The 35-year-old group home worker from Sangerville said it would benefit the entire country if voters tapped a transgender politician for a position as highly visible as a U.S. House seat.

“Change doesn’t happen sitting in the dark,” VanHelsing said. “Seeing we can be true to ourselves and still achieve” would give hope to transgender Americans who too often wind up cast out or even murdered, she said.

VanHelsing, an independent, is one of nine challengers lining up to take on two-term U.S. Rep. Bruce Poliquin, a Republican from Maine’s 2nd District.

Though she recognizes that “it’s going to be a rough race,” VanHelsing said she thinks she has a chance in November’s election.

Virginia recently elected the first openly transgender member of a state legislature, though at least a couple of others have served without calling attention to themselves. In 2016, two transgender Democrats sought congressional seats in long-shot bids against entrenched Republicans. Both of the challengers lost.

Maine, though, may be friendlier ground.

VanHelsing said the transgender community is “horribly discriminated against” almost everywhere, but “Maine is one of the best places in the country to come out” because residents generally respect one another’s differences.

She said she sometimes gets odd looks or sees people shy away, but they don’t say anything, probably because “they don’t want you to be in their business,” so they allow space for others to do what they want.

Still, it’s not easy.

Since coming out almost four years ago, VanHelsing has become a leader in Maine’s transgender community, traveling the state to focus attention on the struggles facing those in her shoes. She is a board member for the Maine Transgender Network.

“I will always fight for the rights of every person,” she said. “We are all human and deserve to be safe and protected. No one should fear for their rights because of who they love, the color of their skin or their gender identity.”

VanHelsing said she grew up in “dire poverty” in the “very, very small town” where she lives with her 11-year-old daughter. She is divorced.

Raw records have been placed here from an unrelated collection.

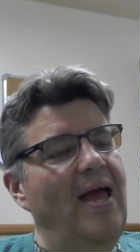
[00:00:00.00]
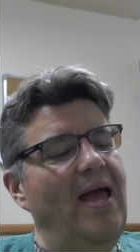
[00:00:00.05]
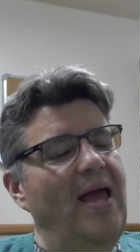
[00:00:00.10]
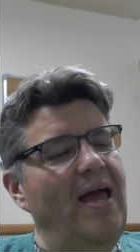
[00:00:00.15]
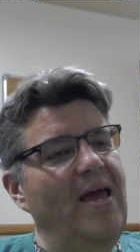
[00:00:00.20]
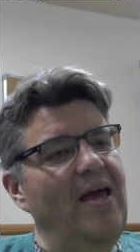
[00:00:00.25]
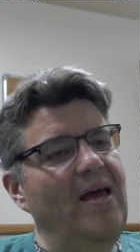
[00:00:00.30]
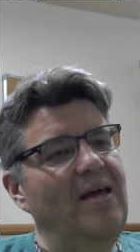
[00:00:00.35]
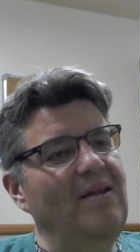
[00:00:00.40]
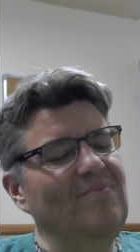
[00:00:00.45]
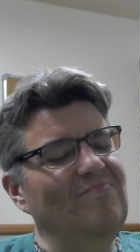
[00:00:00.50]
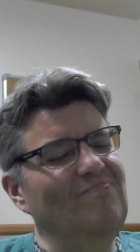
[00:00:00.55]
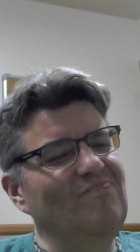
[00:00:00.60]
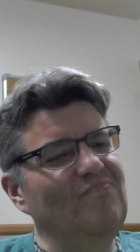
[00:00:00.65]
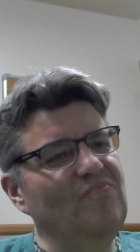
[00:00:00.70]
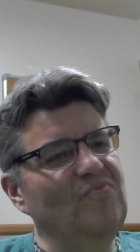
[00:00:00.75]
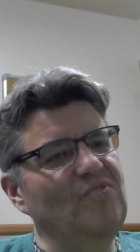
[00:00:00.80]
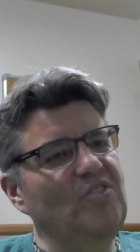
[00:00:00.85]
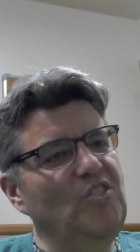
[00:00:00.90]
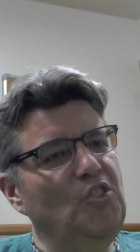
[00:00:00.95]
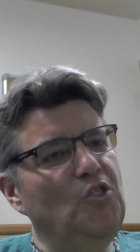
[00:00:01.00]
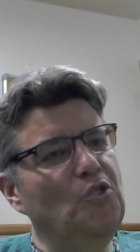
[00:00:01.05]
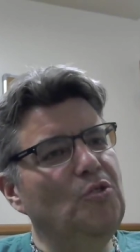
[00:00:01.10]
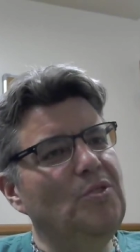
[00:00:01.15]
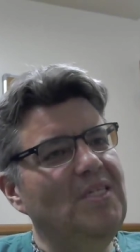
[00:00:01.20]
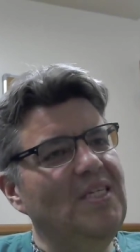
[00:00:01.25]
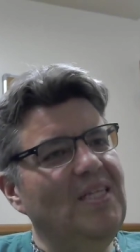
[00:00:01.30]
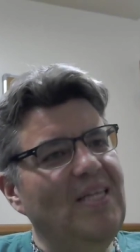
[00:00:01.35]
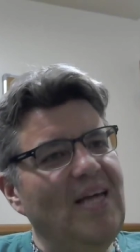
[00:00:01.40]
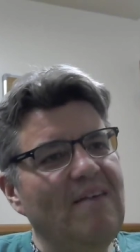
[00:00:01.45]
And
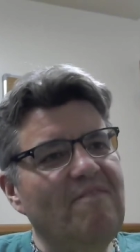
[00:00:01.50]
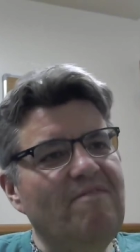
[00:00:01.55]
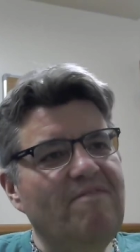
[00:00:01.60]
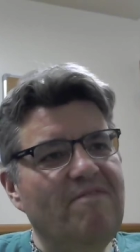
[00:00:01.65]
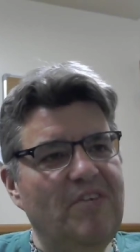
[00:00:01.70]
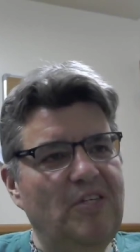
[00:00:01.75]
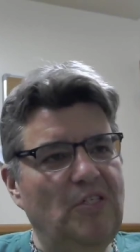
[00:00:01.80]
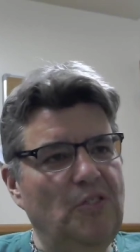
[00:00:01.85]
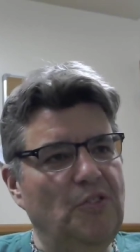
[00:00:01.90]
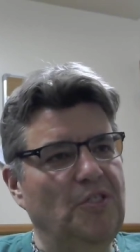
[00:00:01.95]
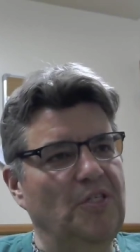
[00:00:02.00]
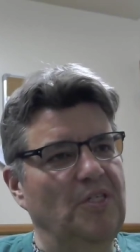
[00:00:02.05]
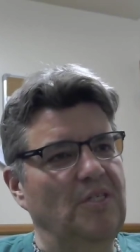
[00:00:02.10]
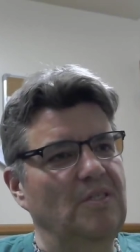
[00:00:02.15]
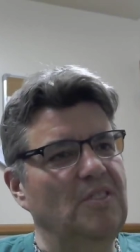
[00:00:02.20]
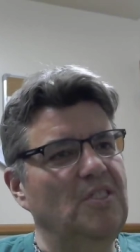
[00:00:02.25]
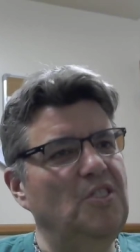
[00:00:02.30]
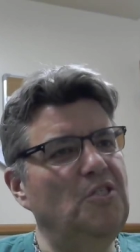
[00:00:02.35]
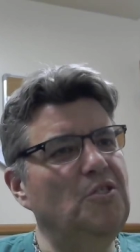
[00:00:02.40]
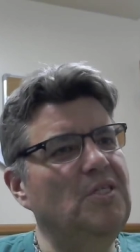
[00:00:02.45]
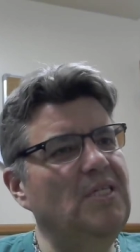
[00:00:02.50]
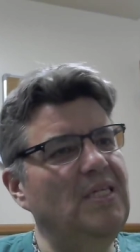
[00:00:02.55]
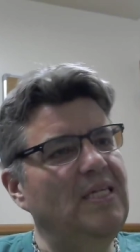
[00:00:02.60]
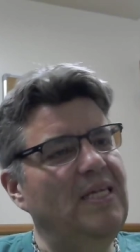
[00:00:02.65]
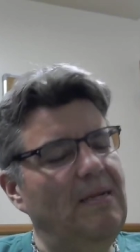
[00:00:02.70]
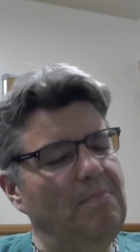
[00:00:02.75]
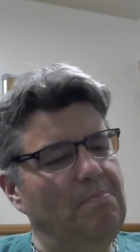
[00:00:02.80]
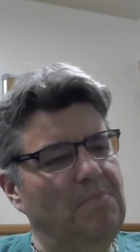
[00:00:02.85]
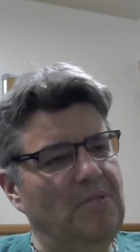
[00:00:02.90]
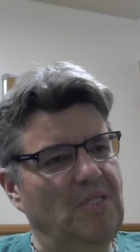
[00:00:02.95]
using that filter, using
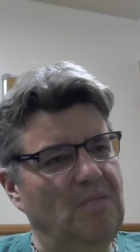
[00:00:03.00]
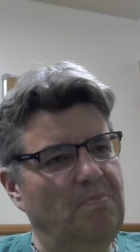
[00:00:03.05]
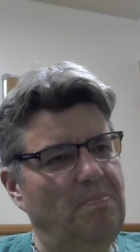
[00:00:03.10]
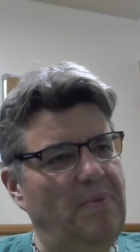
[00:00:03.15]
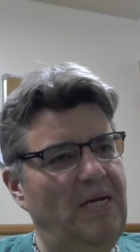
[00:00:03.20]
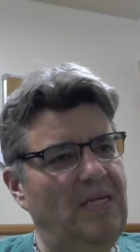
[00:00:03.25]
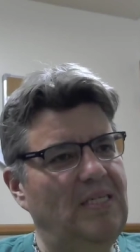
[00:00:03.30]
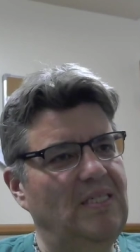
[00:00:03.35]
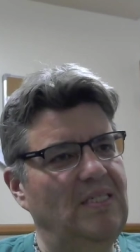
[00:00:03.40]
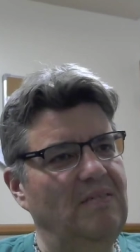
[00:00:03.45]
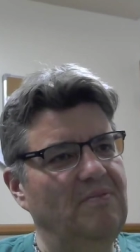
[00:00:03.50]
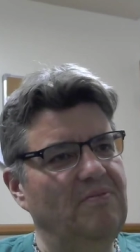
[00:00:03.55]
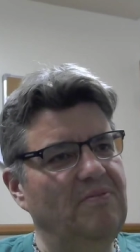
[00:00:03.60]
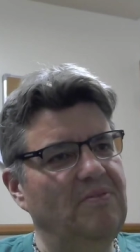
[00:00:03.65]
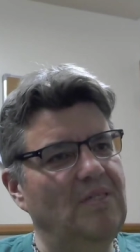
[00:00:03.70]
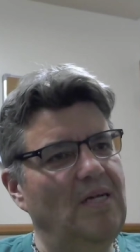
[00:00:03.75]
that perspective,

She said she has worked a number of jobs over the years, mostly in group homes in the mental health field, to try to work her way out of poverty.

“Nothing around here pays enough,” VanHelsing said.

She’s gone to college off and on as well, she said, but never could decide what she wanted to focus on.

For VanHelsing, the lack of economic opportunity she’s seen is least partly a result of poor policies pushed by many of Maine’s political leaders.

“I have never felt that my representatives are representing me,” she said.

Poliquin, she said, is “infused in the party” and toes the GOP line to the detriment of his constituents. She said she’s disgusted by his votes, his unwillingness to talk to ordinary people and his penchant for hiding from the news media.

She said she opted to run as an independent because she is “very against the party system,”which she thinks creates unnecessary division and fosters corruption.

VanHelsing said that when she is elected, she “will work hard to rebuild this world into something good.”

“No one should have to sacrifice their dignity and die afraid because they are poor. No one should fear walking the streets because of the color of their skin or the gender they express. No one should be homeless because they can’t afford a loan no matter how hard they work,” Van Helsing said.

“This world is broken and I will fix it.”